- [Records shown]

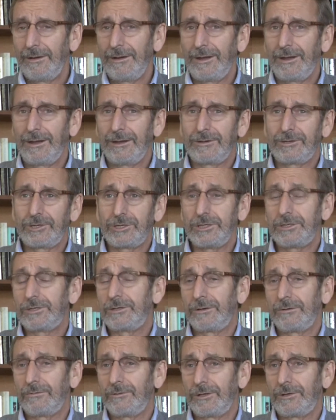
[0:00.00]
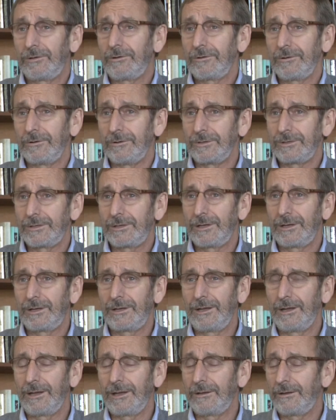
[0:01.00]
and she's with hers,
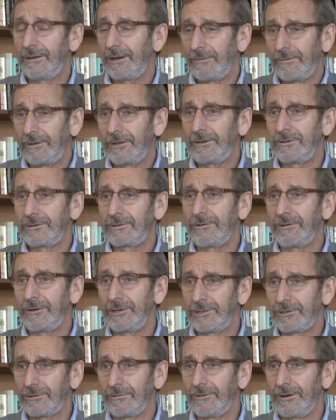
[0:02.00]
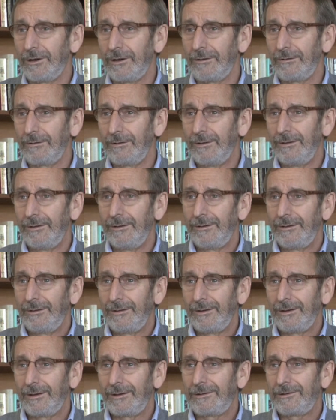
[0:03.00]
that, and everything's going so well,
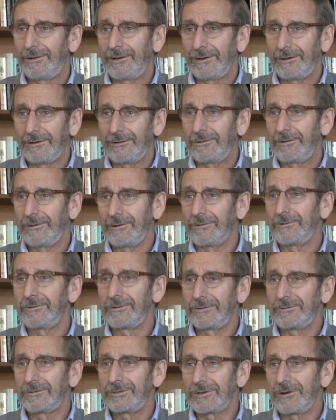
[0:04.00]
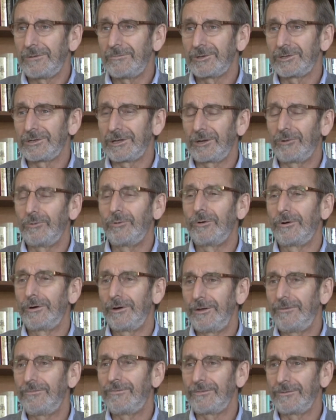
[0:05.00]
that, you know, it was almost like
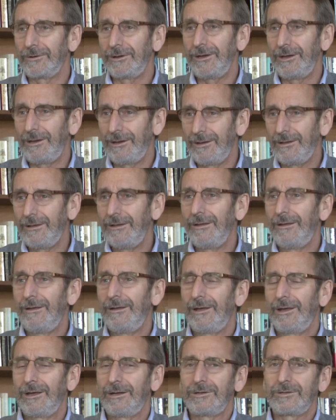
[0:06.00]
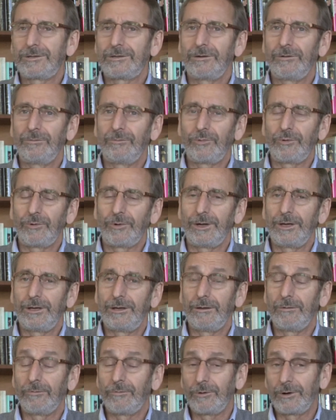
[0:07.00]
worry-free at a certain point,
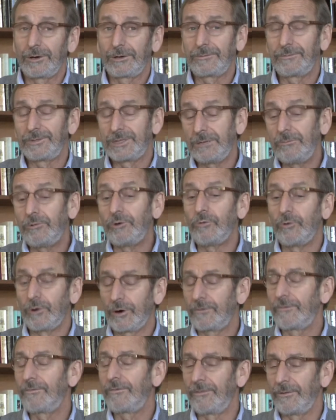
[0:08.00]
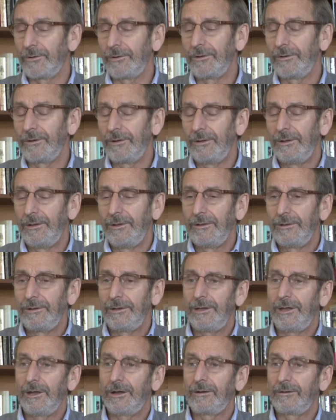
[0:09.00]
and it seemed to work for
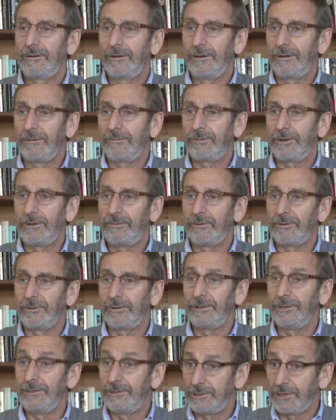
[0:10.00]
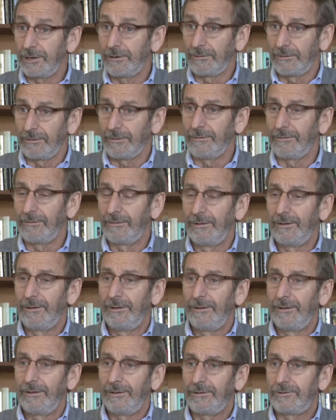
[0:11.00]
the young people in general,
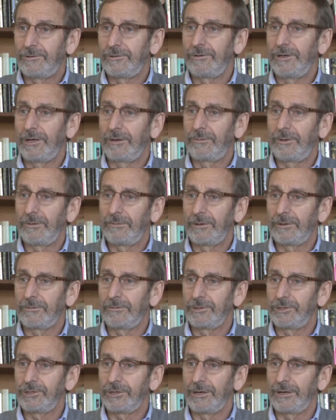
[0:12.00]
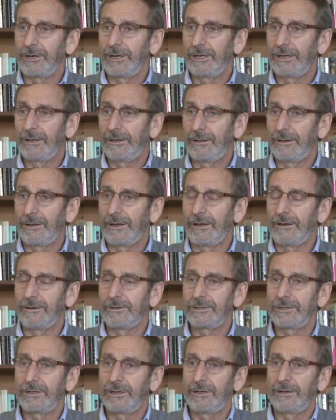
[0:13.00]
the two young people that were sharing the
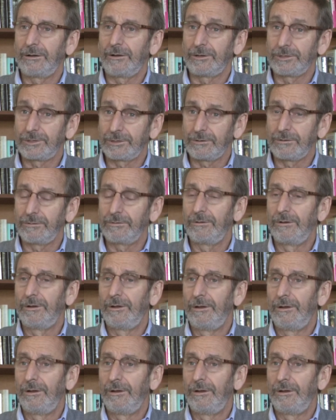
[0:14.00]
house, and also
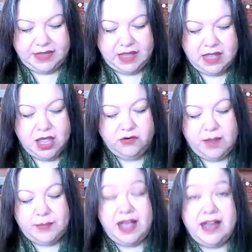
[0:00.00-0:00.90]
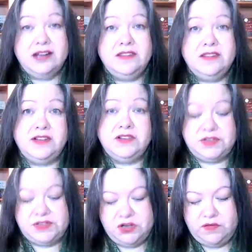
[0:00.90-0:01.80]
Grandma Iron Thunder's
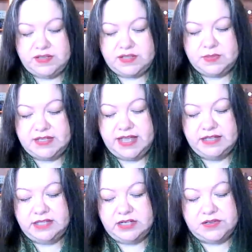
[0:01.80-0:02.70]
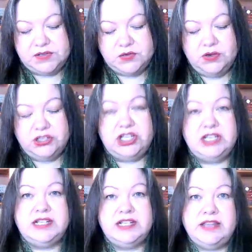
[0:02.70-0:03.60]
service was held on a scorching
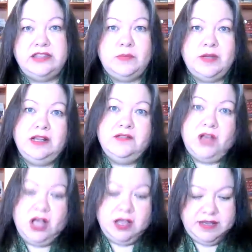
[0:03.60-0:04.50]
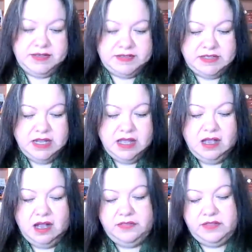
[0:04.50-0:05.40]
day in the middle of August
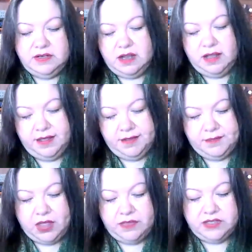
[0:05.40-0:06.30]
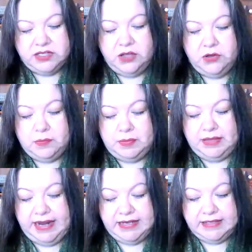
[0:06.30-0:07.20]
on the Dakota
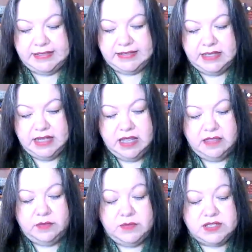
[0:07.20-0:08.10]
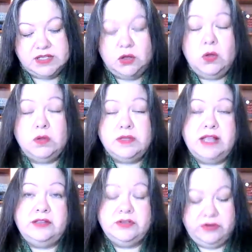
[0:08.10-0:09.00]
Plains. There was
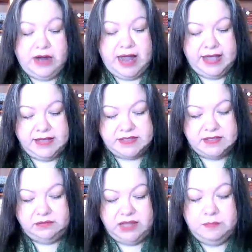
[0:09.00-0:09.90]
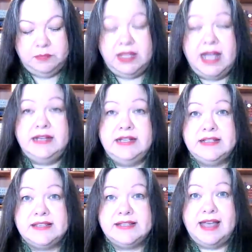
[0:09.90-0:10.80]
gold-colored grass and blinding
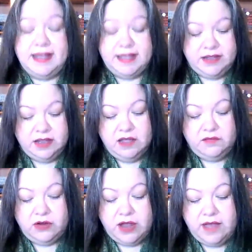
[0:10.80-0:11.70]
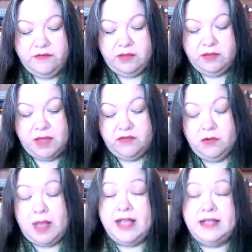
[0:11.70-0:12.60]
sky for
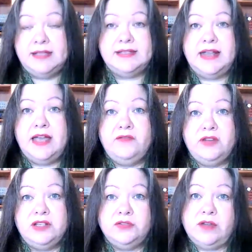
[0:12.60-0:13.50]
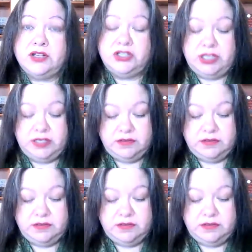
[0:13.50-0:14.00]
miles in every direction.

- [Task prompt] Each line in the records above should be reproduced exactly; images are not copied.

- [Task output]
[0:00.00]
[0:01.00]
and she's with hers,
[0:02.00]
[0:03.00]
that, and everything's going so well,
[0:04.00]
[0:05.00]
that, you know, it was almost like
[0:06.00]
[0:07.00]
worry-free at a certain point,
[0:08.00]
[0:09.00]
and it seemed to work for
[0:10.00]
[0:11.00]
the young people in general,
[0:12.00]
[0:13.00]
the two young people that were sharing the
[0:14.00]
house, and also
[0:00.00-0:00.90]
[0:00.90-0:01.80]
Grandma Iron Thunder's
[0:01.80-0:02.70]
[0:02.70-0:03.60]
service was held on a scorching
[0:03.60-0:04.50]
[0:04.50-0:05.40]
day in the middle of August
[0:05.40-0:06.30]
[0:06.30-0:07.20]
on the Dakota
[0:07.20-0:08.10]
[0:08.10-0:09.00]
Plains. There was
[0:09.00-0:09.90]
[0:09.90-0:10.80]
gold-colored grass and blinding
[0:10.80-0:11.70]
[0:11.70-0:12.60]
sky for
[0:12.60-0:13.50]
[0:13.50-0:14.00]
miles in every direction.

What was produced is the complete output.